## YOUR OBJECTIVE
Could you output all of the records below exactly as they appear?
============
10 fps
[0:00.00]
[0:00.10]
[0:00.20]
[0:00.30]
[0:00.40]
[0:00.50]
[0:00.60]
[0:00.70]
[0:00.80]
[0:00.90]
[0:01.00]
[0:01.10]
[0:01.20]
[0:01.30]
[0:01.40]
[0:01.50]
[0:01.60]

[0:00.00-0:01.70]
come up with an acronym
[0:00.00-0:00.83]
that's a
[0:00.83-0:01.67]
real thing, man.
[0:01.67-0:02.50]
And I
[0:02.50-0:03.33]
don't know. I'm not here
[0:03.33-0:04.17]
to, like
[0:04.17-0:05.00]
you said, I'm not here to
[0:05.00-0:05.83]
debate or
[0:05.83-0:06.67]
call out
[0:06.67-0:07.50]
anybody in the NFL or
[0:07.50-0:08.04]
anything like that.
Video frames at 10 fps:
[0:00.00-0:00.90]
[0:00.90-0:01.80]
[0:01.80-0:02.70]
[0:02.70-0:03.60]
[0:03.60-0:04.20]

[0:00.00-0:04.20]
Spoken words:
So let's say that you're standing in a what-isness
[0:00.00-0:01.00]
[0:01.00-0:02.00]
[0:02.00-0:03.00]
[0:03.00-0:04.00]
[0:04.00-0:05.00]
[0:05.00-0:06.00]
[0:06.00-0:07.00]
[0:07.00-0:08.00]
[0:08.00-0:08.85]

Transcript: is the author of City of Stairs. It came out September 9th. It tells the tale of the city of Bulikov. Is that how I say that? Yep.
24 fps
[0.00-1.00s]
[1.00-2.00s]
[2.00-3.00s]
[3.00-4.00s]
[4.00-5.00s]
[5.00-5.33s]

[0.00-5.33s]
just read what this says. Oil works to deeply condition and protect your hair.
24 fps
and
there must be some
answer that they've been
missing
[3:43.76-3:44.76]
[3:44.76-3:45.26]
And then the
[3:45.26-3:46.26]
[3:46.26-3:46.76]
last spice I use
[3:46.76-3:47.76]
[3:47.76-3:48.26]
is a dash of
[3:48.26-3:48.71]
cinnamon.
============
## RESPONSE AREA
10 fps
[0:00.00]
[0:00.10]
[0:00.20]
[0:00.30]
[0:00.40]
[0:00.50]
[0:00.60]
[0:00.70]
[0:00.80]
[0:00.90]
[0:01.00]
[0:01.10]
[0:01.20]
[0:01.30]
[0:01.40]
[0:01.50]
[0:01.60]

[0:00.00-0:01.70]
come up with an acronym
[0:00.00-0:00.83]
that's a
[0:00.83-0:01.67]
real thing, man.
[0:01.67-0:02.50]
And I
[0:02.50-0:03.33]
don't know. I'm not here
[0:03.33-0:04.17]
to, like
[0:04.17-0:05.00]
you said, I'm not here to
[0:05.00-0:05.83]
debate or
[0:05.83-0:06.67]
call out
[0:06.67-0:07.50]
anybody in the NFL or
[0:07.50-0:08.04]
anything like that.
Video frames at 10 fps:
[0:00.00-0:00.90]
[0:00.90-0:01.80]
[0:01.80-0:02.70]
[0:02.70-0:03.60]
[0:03.60-0:04.20]

[0:00.00-0:04.20]
Spoken words:
So let's say that you're standing in a what-isness
[0:00.00-0:01.00]
[0:01.00-0:02.00]
[0:02.00-0:03.00]
[0:03.00-0:04.00]
[0:04.00-0:05.00]
[0:05.00-0:06.00]
[0:06.00-0:07.00]
[0:07.00-0:08.00]
[0:08.00-0:08.85]

Transcript: is the author of City of Stairs. It came out September 9th. It tells the tale of the city of Bulikov. Is that how I say that? Yep.
24 fps
[0.00-1.00s]
[1.00-2.00s]
[2.00-3.00s]
[3.00-4.00s]
[4.00-5.00s]
[5.00-5.33s]

[0.00-5.33s]
just read what this says. Oil works to deeply condition and protect your hair.
24 fps
and
there must be some
answer that they've been
missing
[3:43.76-3:44.76]
[3:44.76-3:45.26]
And then the
[3:45.26-3:46.26]
[3:46.26-3:46.76]
last spice I use
[3:46.76-3:47.76]
[3:47.76-3:48.26]
is a dash of
[3:48.26-3:48.71]
cinnamon.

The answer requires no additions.